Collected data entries
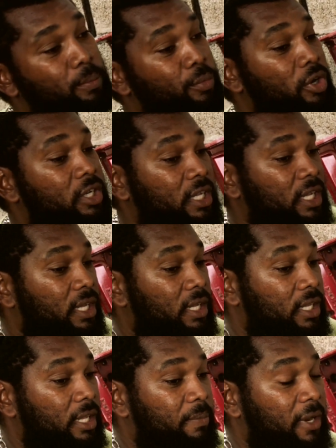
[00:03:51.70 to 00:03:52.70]
brought the
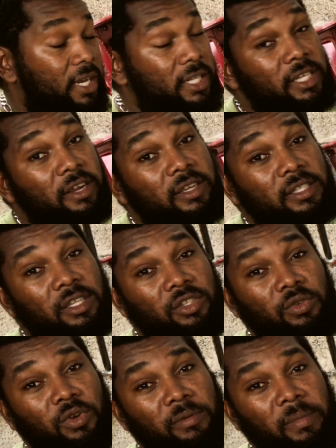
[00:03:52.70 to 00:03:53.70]
planetaries and
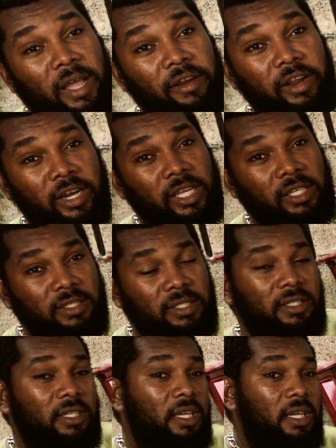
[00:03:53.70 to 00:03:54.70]
so on by
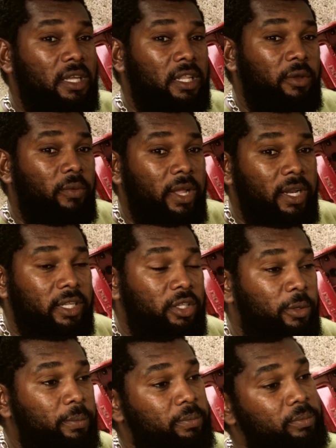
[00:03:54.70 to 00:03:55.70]
Renix. They welded it
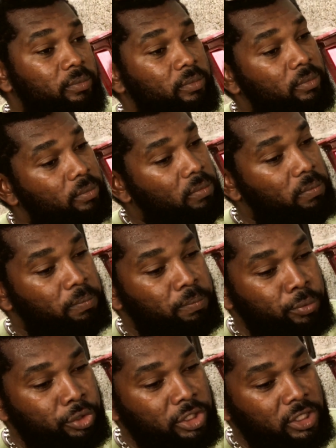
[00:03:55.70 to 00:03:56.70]
up,
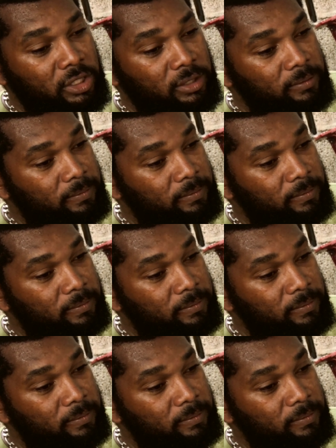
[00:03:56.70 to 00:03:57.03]
put it in.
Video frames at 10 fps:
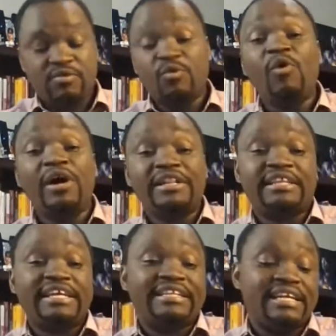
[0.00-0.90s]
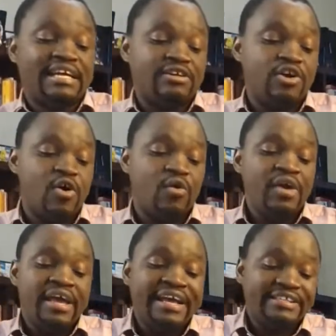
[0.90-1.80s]
one thing that i know
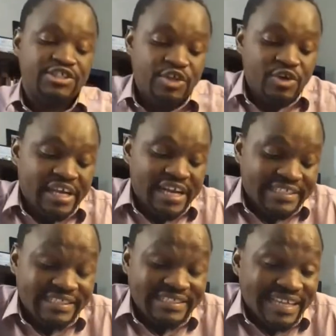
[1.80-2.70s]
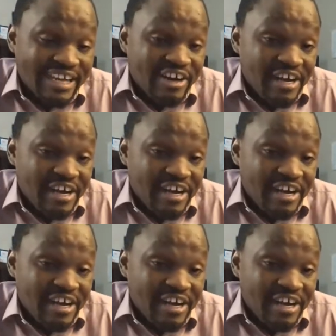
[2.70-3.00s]
is you can actually start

Exercise
Give every record again without changing a word. Exclude the pictures.

Output for this exercise
[00:03:51.70 to 00:03:52.70]
brought the
[00:03:52.70 to 00:03:53.70]
planetaries and
[00:03:53.70 to 00:03:54.70]
so on by
[00:03:54.70 to 00:03:55.70]
Renix. They welded it
[00:03:55.70 to 00:03:56.70]
up,
[00:03:56.70 to 00:03:57.03]
put it in.
Video frames at 10 fps:
[0.00-0.90s]
[0.90-1.80s]
one thing that i know
[1.80-2.70s]
[2.70-3.00s]
is you can actually start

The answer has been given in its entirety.